Abstract 175TiP
Background
Homologous recombination repair (HRR) genes are a common type of mutation in advanced prostate cancer, approximately 10-15% of metastatic hormonal sensitive prostate cancer (mHSPC) patients harbor loss-of-function mutations in the HRR genes. Olaparib plus Abiraterone and Prednisone combination therapy has significantly prolonged radiographic progress free survival in metastatic castration-resistant prostate cancer patients with or without HRR mutation.
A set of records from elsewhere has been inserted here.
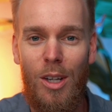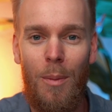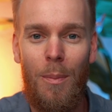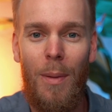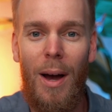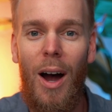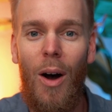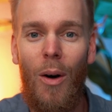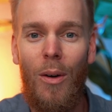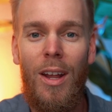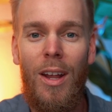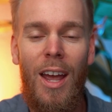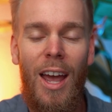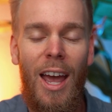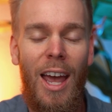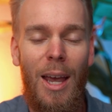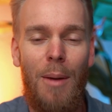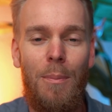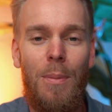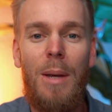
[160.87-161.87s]
about,
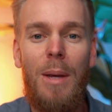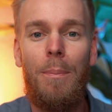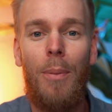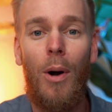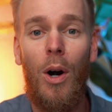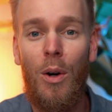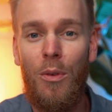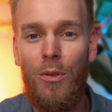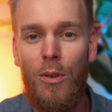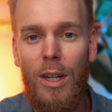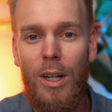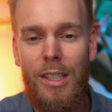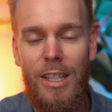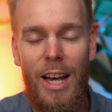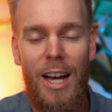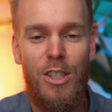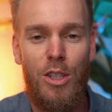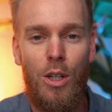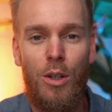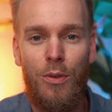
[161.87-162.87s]
hey, be perfect
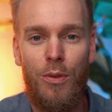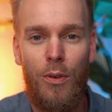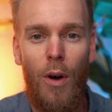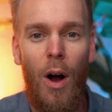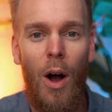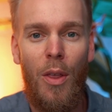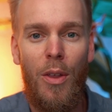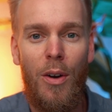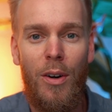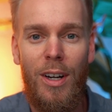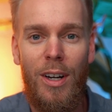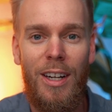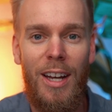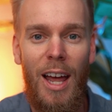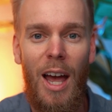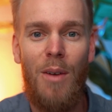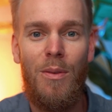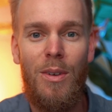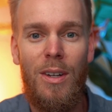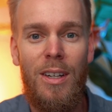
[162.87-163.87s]
as your Father in
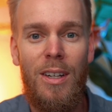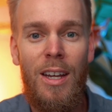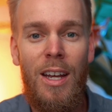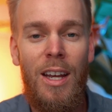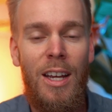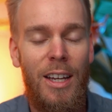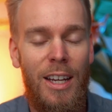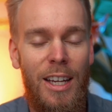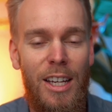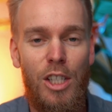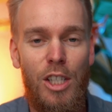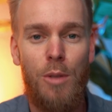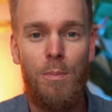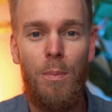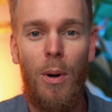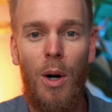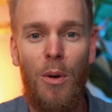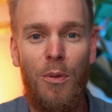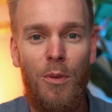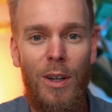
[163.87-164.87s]
heaven is
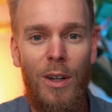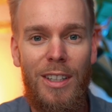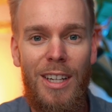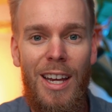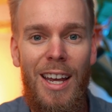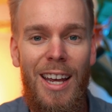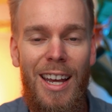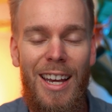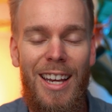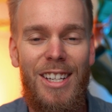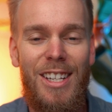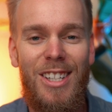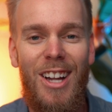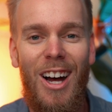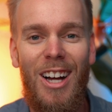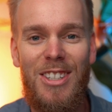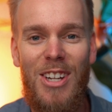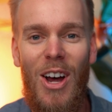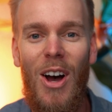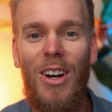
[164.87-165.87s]
perfect, He's
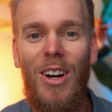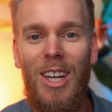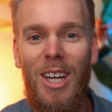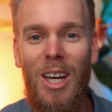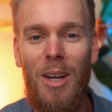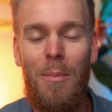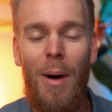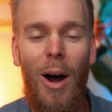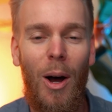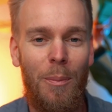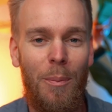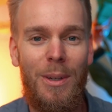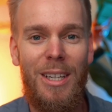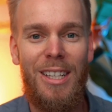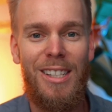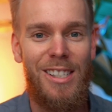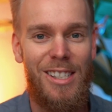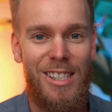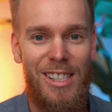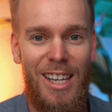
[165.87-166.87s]
not talking about
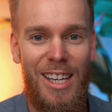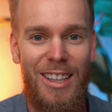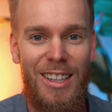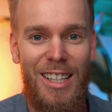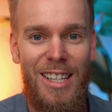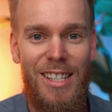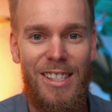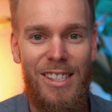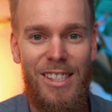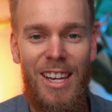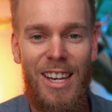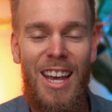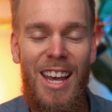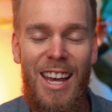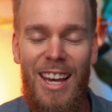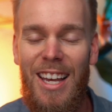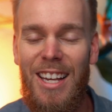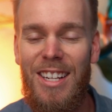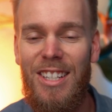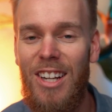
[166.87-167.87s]
being sinless.
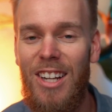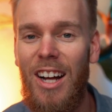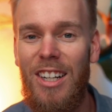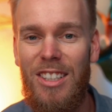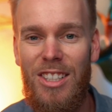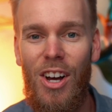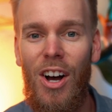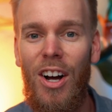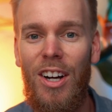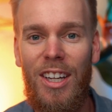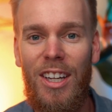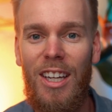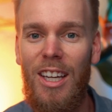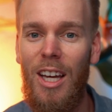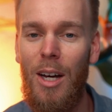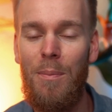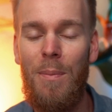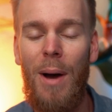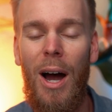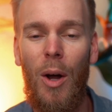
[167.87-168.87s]
He's not talking
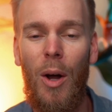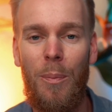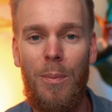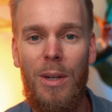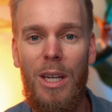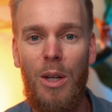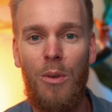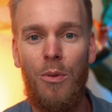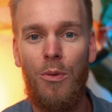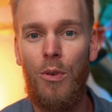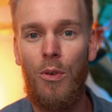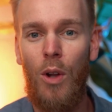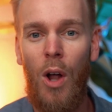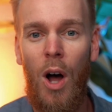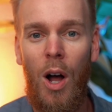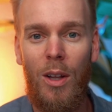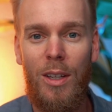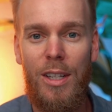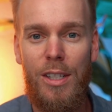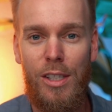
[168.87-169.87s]
about being
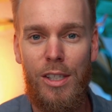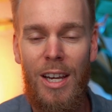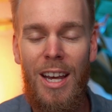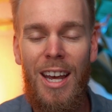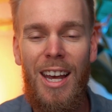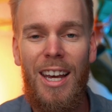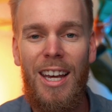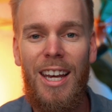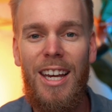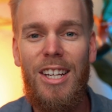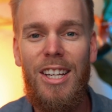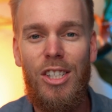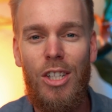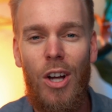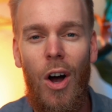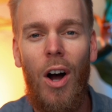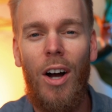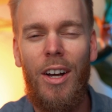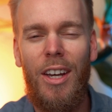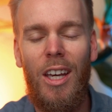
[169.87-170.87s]
flawless. He's
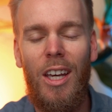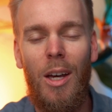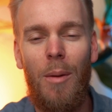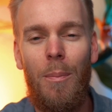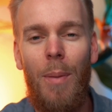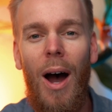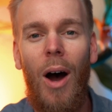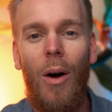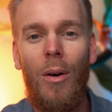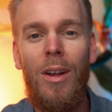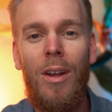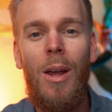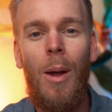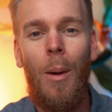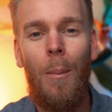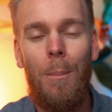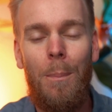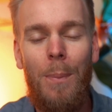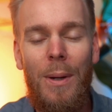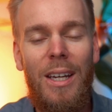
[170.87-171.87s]
talking about
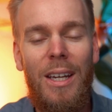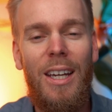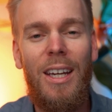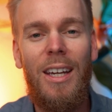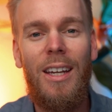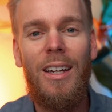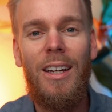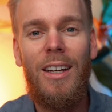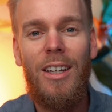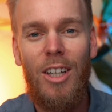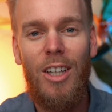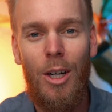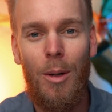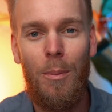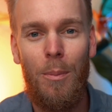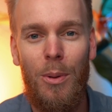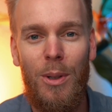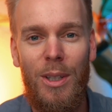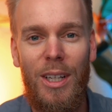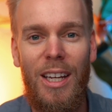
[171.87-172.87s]
being
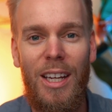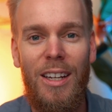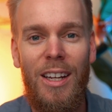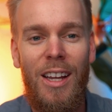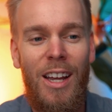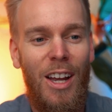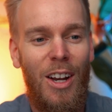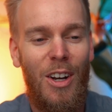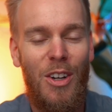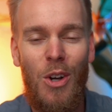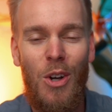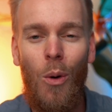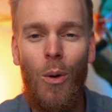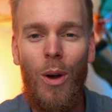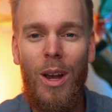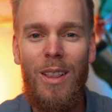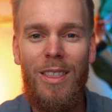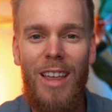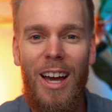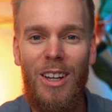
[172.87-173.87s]
complete,
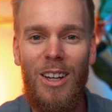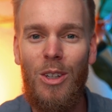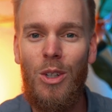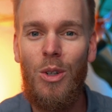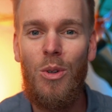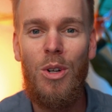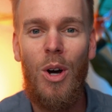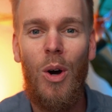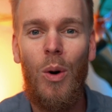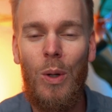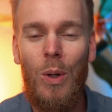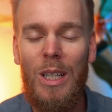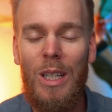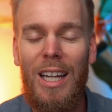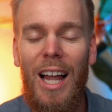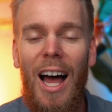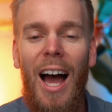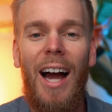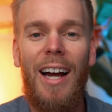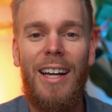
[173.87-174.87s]
knowing that you don't
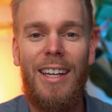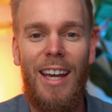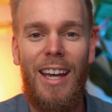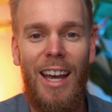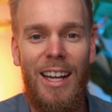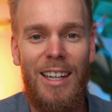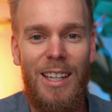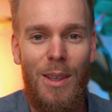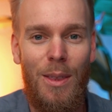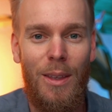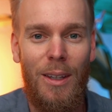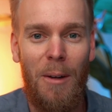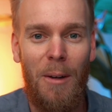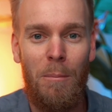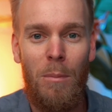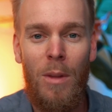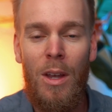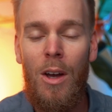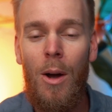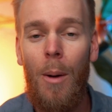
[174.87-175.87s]
lack anything.
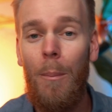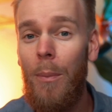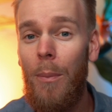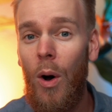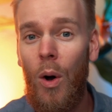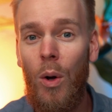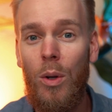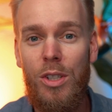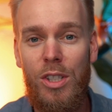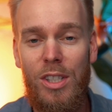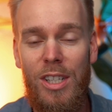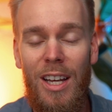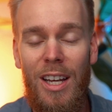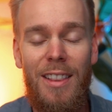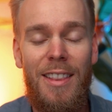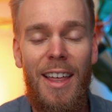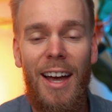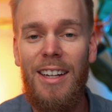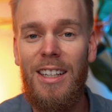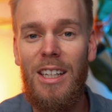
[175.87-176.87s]
Paul
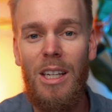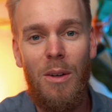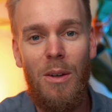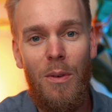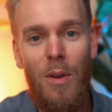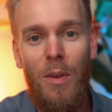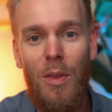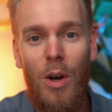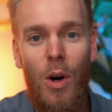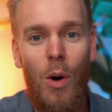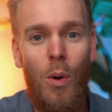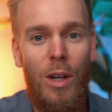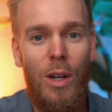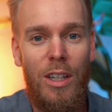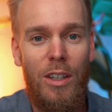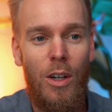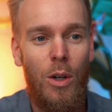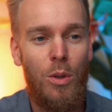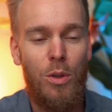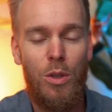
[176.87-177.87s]
said that even though he
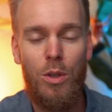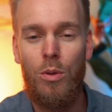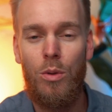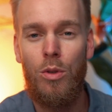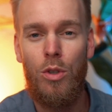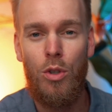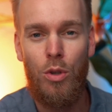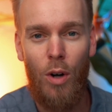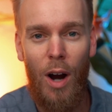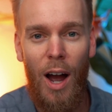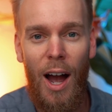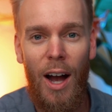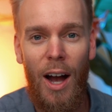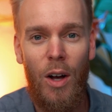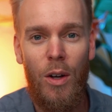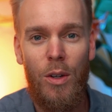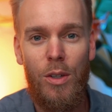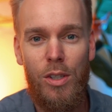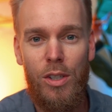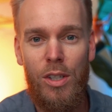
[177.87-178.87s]
goes through
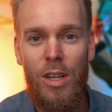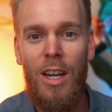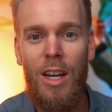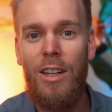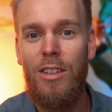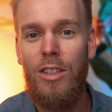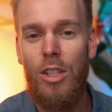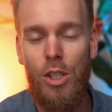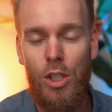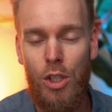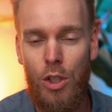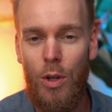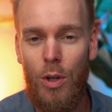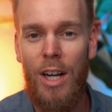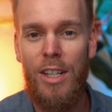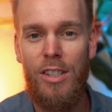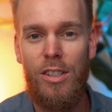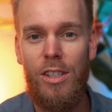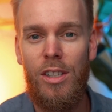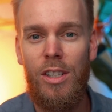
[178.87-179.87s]
trials,
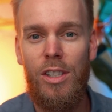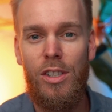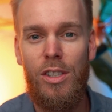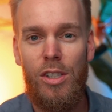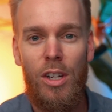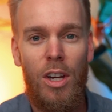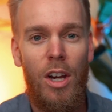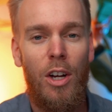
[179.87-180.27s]
distresses,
The efficacy of combination therapy at mHSPC stage deserves further exploration.
Trial design
Olaparib plus Abiraterone and Prednisone are being evaluated in a single-center, single-arm, prospective phase II study in newly diagnosed mHSPC patients with HRR gene mutation, and a total of 30 subjects will be enrolled in Drum Tower Hospital, Nanjing, China. Eligible subjects will receive a regimen of oral Olaparib tablets 300 mg twice daily plus Abiraterone 1000mg and Prednisone 5mg once daily, until radiographic disease progression (as assessed by the investigator per RECIST 1.1 and PCWG 3) or intolerable adverse reactions (as judged by the local investigator per the actual clinical situation). The primary endpoint of the study is radiographic progression-free survival (rPFS). The secondary end points are prostate-specific antigen (PSA) response, PSA-PFS, objective response rate and safety. Key eligibility criteria include: (1) Have a qualifying HRR genetic mutation in tumor tissue as determined by the central laboratory for this study. Satisfactory HRR gene mutations are BRCA1, BRCA2, ATM, BARD1, BRIP1, CDK12, CHEK1, CHEK2, FANCL, PALB2, RAD51B, RAD51C, RAD51D and RAD54L mutations. (2) Both archival or new biopsies are acceptable. (3) Prior treatment with any new hormone agent or any taxane will be excluded. 1 of planned 30 patients have been enrolled until May. 2022.
Clinical trial identification
NCT05167175.
Legal entity responsible for the study
The authors.
Funding
AstraZeneca China.
Disclosure
All authors have declared no conflicts of interest.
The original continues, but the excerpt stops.